WHAT TO DO:
Each record that follows is to be transcribed exactly, excluding its images.

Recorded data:
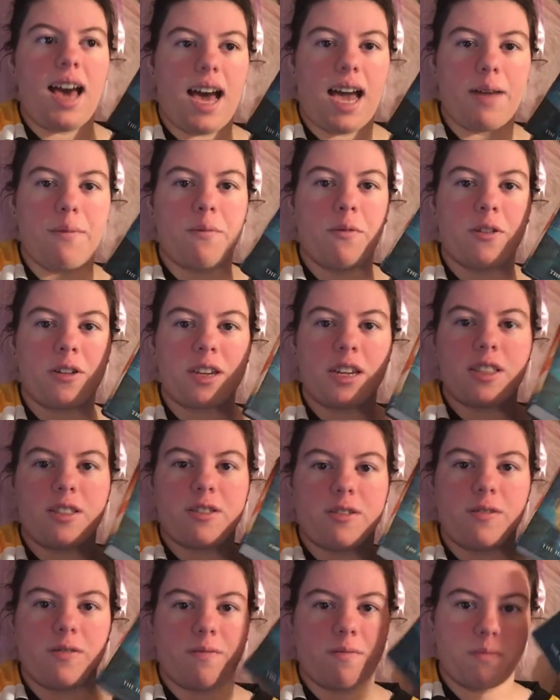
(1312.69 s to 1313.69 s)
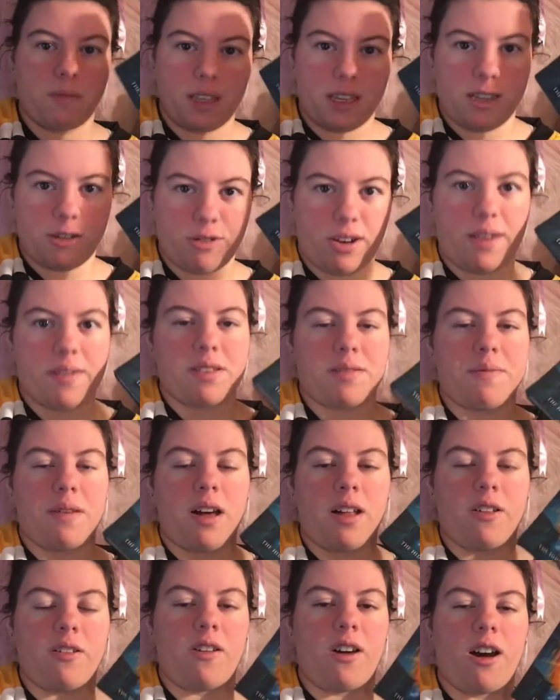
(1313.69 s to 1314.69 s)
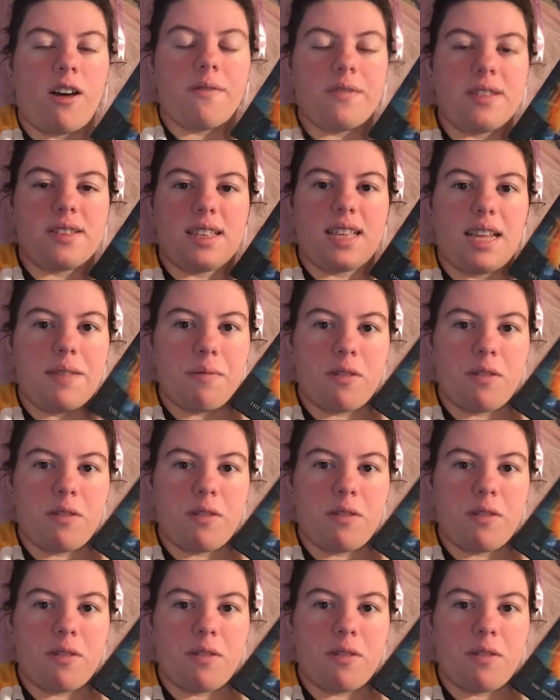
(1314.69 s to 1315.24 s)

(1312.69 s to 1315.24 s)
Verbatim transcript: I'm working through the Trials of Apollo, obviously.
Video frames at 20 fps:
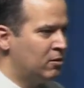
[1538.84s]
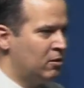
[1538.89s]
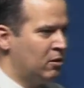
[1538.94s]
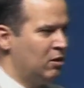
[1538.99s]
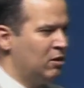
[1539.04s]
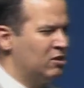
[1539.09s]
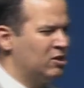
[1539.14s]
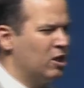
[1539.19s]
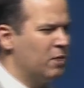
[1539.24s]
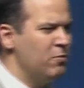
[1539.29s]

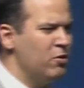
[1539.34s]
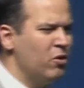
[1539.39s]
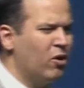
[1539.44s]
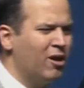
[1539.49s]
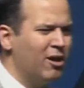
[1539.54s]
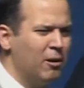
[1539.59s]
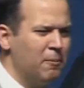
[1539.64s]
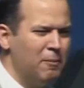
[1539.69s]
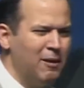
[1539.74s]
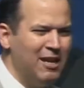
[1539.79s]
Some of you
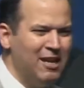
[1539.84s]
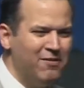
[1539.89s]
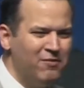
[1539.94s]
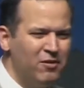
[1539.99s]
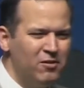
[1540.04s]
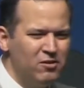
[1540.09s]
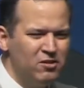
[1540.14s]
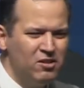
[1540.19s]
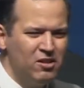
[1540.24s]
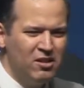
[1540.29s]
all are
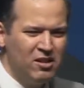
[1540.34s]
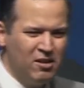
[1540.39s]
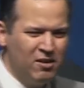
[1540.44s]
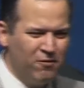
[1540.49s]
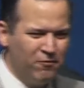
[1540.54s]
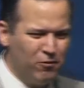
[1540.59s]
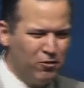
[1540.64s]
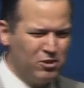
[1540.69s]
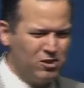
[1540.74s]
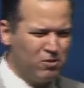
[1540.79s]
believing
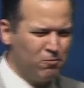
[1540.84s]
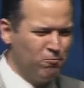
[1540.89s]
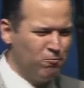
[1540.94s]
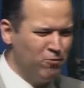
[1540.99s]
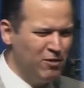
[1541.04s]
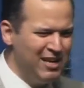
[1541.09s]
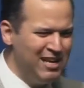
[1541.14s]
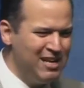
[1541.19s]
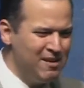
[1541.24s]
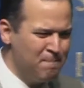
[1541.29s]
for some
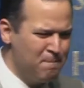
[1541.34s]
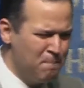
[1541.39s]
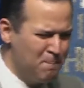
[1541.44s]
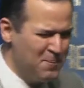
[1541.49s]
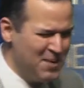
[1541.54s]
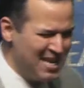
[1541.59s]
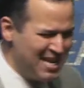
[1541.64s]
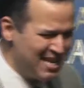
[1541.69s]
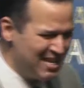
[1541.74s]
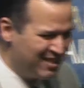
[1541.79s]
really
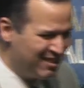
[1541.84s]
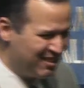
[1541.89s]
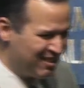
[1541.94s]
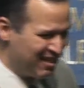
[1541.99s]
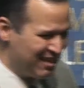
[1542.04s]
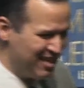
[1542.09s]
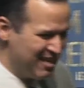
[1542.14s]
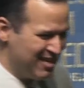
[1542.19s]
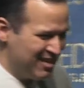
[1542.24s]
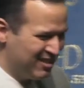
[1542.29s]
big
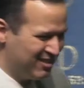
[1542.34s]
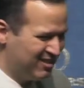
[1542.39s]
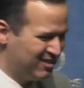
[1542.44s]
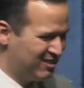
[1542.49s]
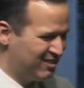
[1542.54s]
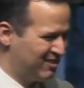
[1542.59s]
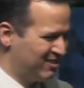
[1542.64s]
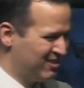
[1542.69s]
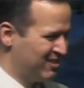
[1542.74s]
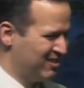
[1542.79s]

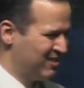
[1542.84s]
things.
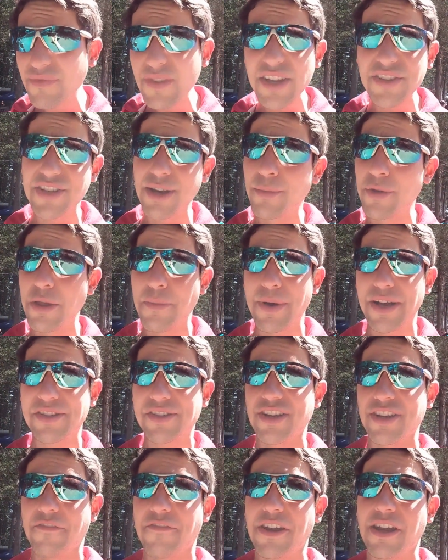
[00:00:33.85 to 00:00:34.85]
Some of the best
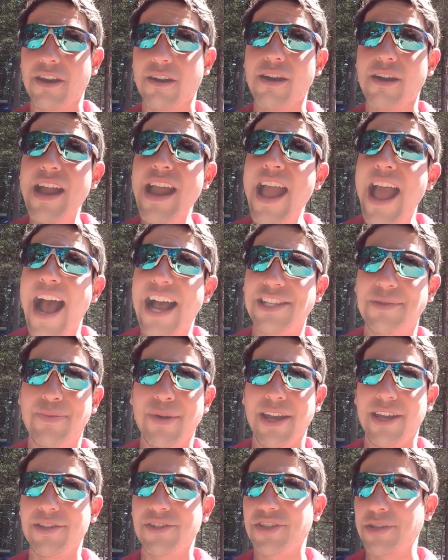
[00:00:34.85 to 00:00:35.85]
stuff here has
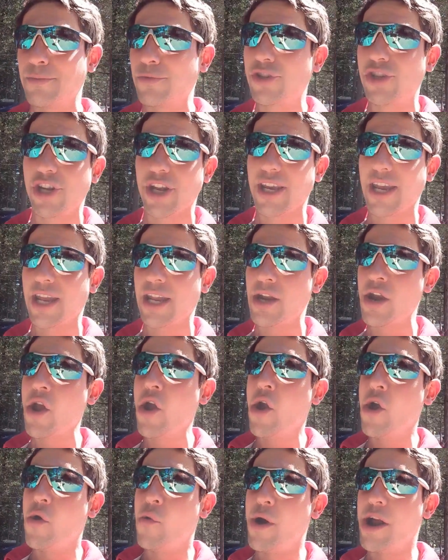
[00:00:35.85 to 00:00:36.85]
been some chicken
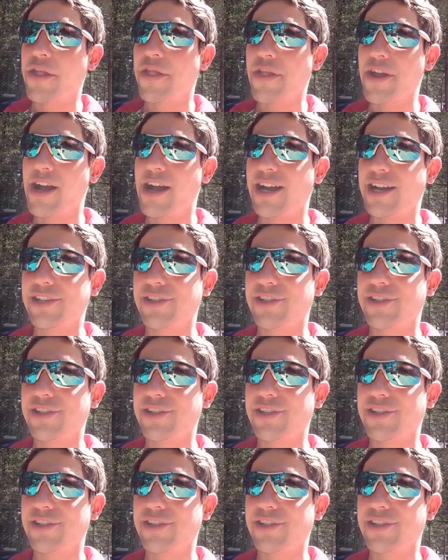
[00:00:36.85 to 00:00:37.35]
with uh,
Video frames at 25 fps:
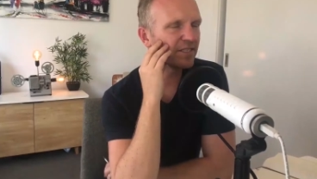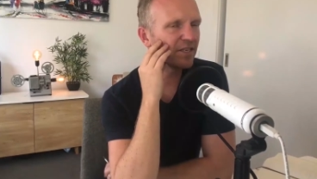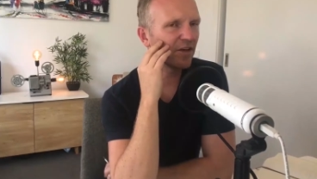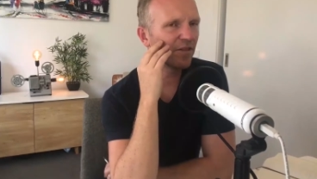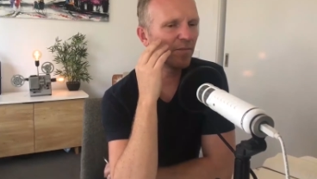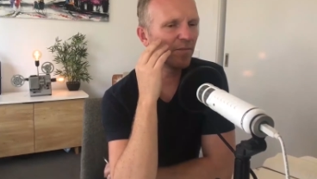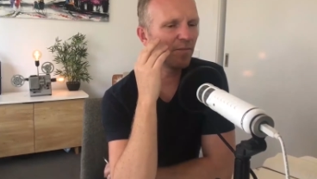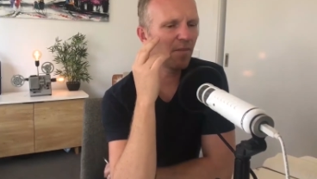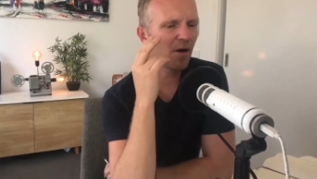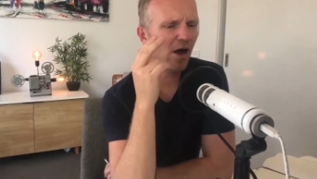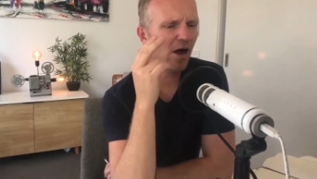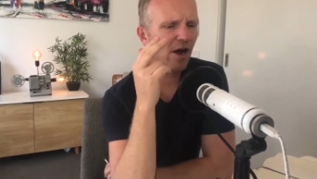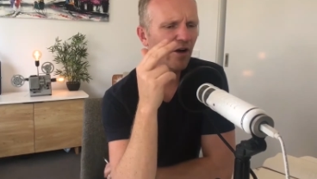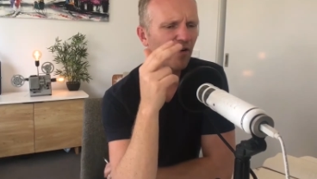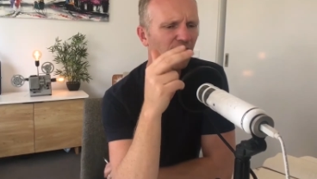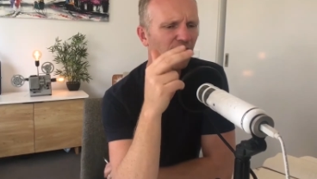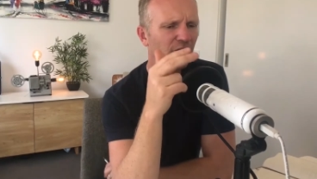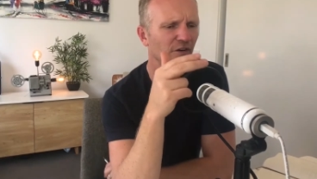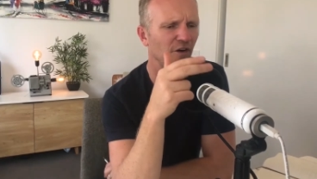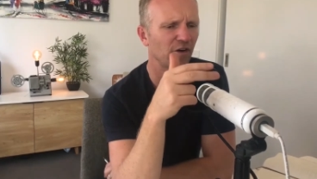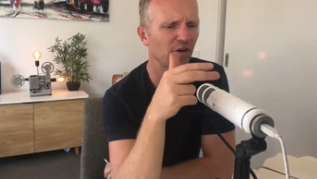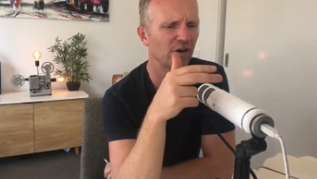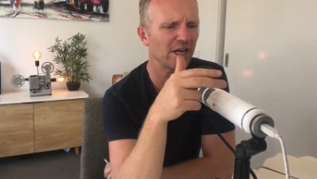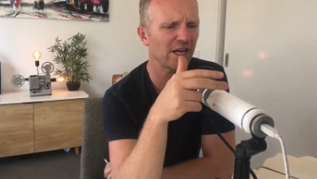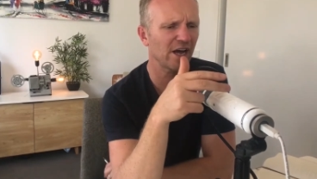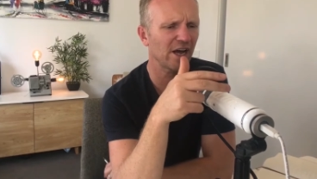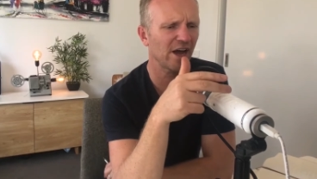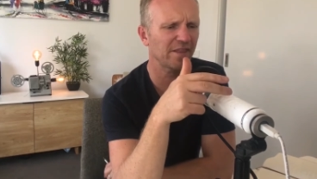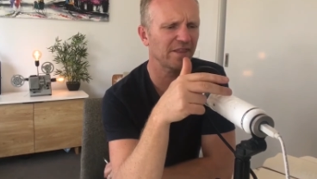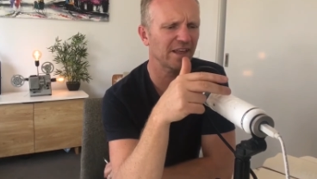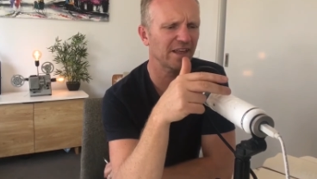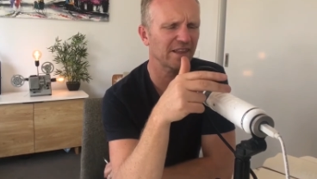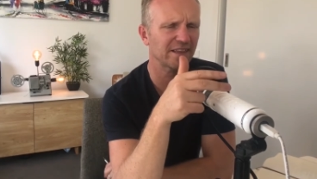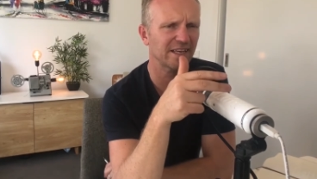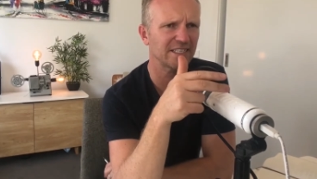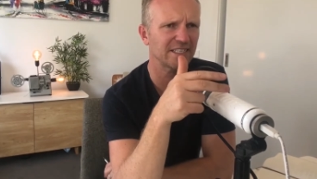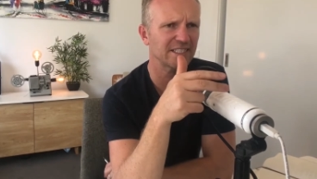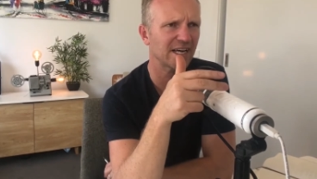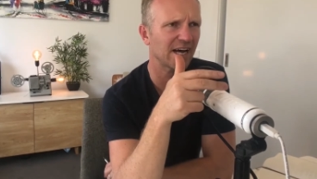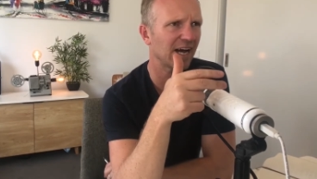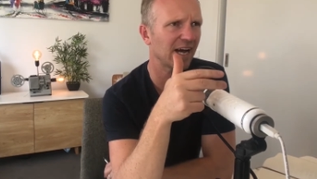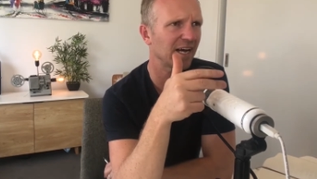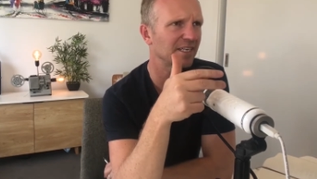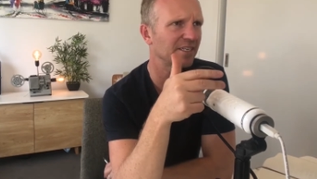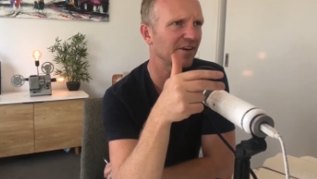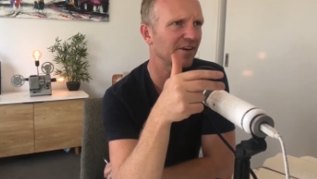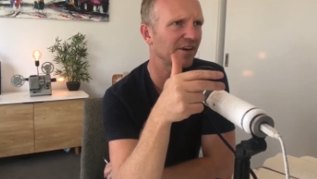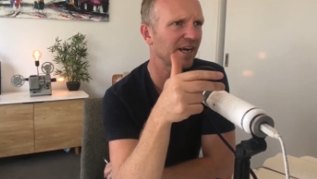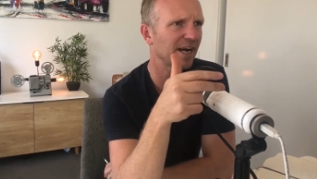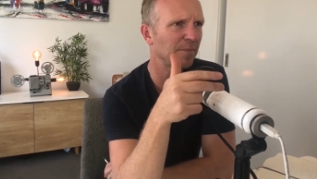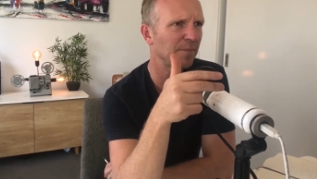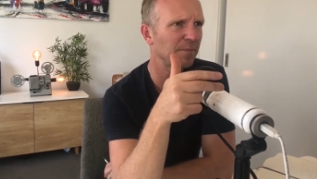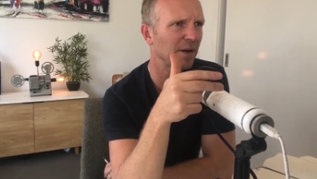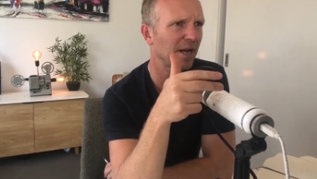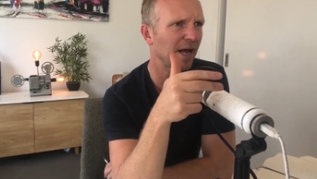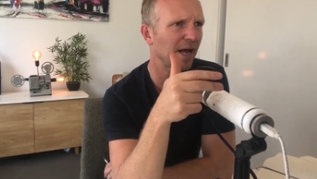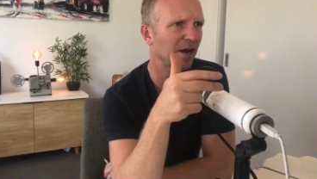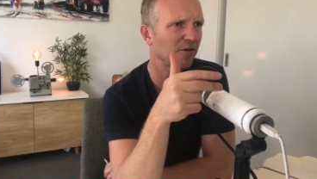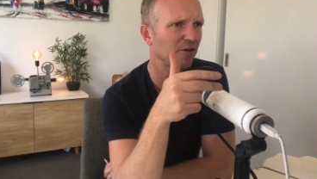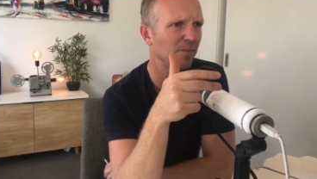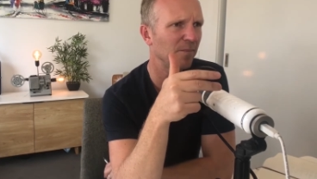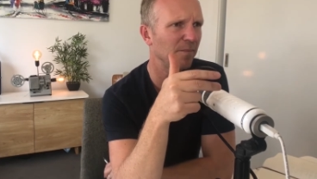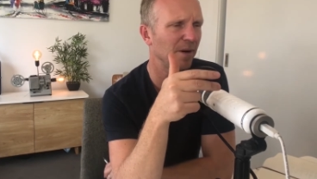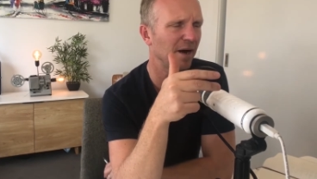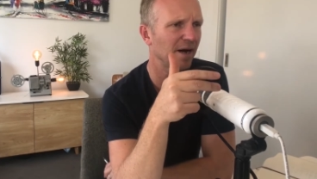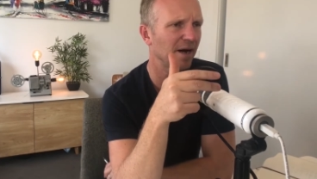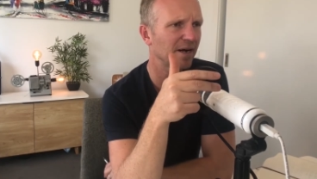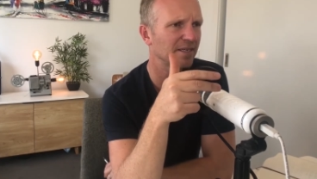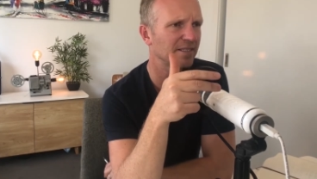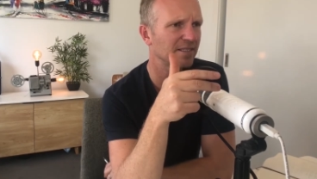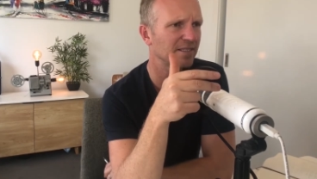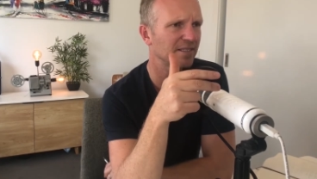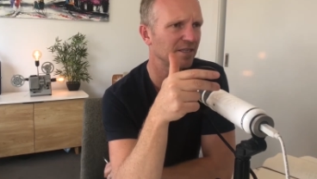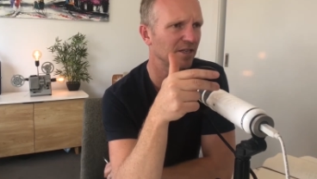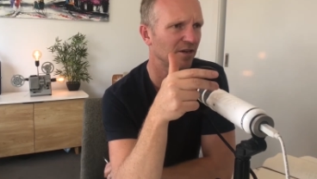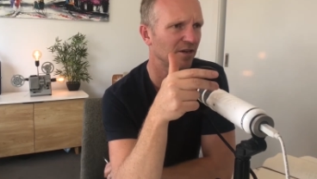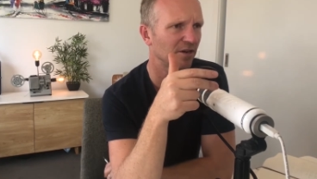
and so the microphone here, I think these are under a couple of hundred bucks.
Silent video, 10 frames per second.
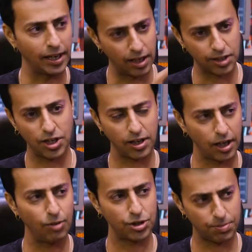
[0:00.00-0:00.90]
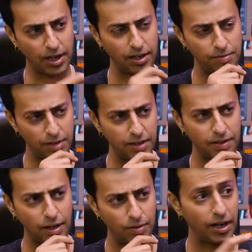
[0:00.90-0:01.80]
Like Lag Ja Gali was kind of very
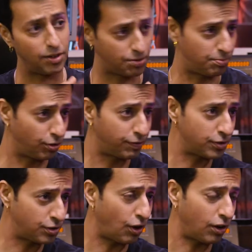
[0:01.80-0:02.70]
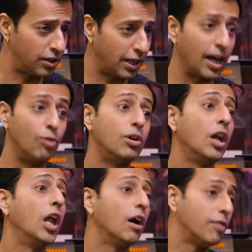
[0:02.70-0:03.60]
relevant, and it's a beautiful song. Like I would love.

SOLUTION TO THE EXERCISE:
(1312.69 s to 1313.69 s)
(1313.69 s to 1314.69 s)
(1314.69 s to 1315.24 s)

(1312.69 s to 1315.24 s)
Verbatim transcript: I'm working through the Trials of Apollo, obviously.
Video frames at 20 fps:
[1538.84s]
[1538.89s]
[1538.94s]
[1538.99s]
[1539.04s]
[1539.09s]
[1539.14s]
[1539.19s]
[1539.24s]
[1539.29s]

[1539.34s]
[1539.39s]
[1539.44s]
[1539.49s]
[1539.54s]
[1539.59s]
[1539.64s]
[1539.69s]
[1539.74s]
[1539.79s]
Some of you
[1539.84s]
[1539.89s]
[1539.94s]
[1539.99s]
[1540.04s]
[1540.09s]
[1540.14s]
[1540.19s]
[1540.24s]
[1540.29s]
all are
[1540.34s]
[1540.39s]
[1540.44s]
[1540.49s]
[1540.54s]
[1540.59s]
[1540.64s]
[1540.69s]
[1540.74s]
[1540.79s]
believing
[1540.84s]
[1540.89s]
[1540.94s]
[1540.99s]
[1541.04s]
[1541.09s]
[1541.14s]
[1541.19s]
[1541.24s]
[1541.29s]
for some
[1541.34s]
[1541.39s]
[1541.44s]
[1541.49s]
[1541.54s]
[1541.59s]
[1541.64s]
[1541.69s]
[1541.74s]
[1541.79s]
really
[1541.84s]
[1541.89s]
[1541.94s]
[1541.99s]
[1542.04s]
[1542.09s]
[1542.14s]
[1542.19s]
[1542.24s]
[1542.29s]
big
[1542.34s]
[1542.39s]
[1542.44s]
[1542.49s]
[1542.54s]
[1542.59s]
[1542.64s]
[1542.69s]
[1542.74s]
[1542.79s]

[1542.84s]
things.
[00:00:33.85 to 00:00:34.85]
Some of the best
[00:00:34.85 to 00:00:35.85]
stuff here has
[00:00:35.85 to 00:00:36.85]
been some chicken
[00:00:36.85 to 00:00:37.35]
with uh,
Video frames at 25 fps:
and so the microphone here, I think these are under a couple of hundred bucks.
Silent video, 10 frames per second.
[0:00.00-0:00.90]
[0:00.90-0:01.80]
Like Lag Ja Gali was kind of very
[0:01.80-0:02.70]
[0:02.70-0:03.60]
relevant, and it's a beautiful song. Like I would love.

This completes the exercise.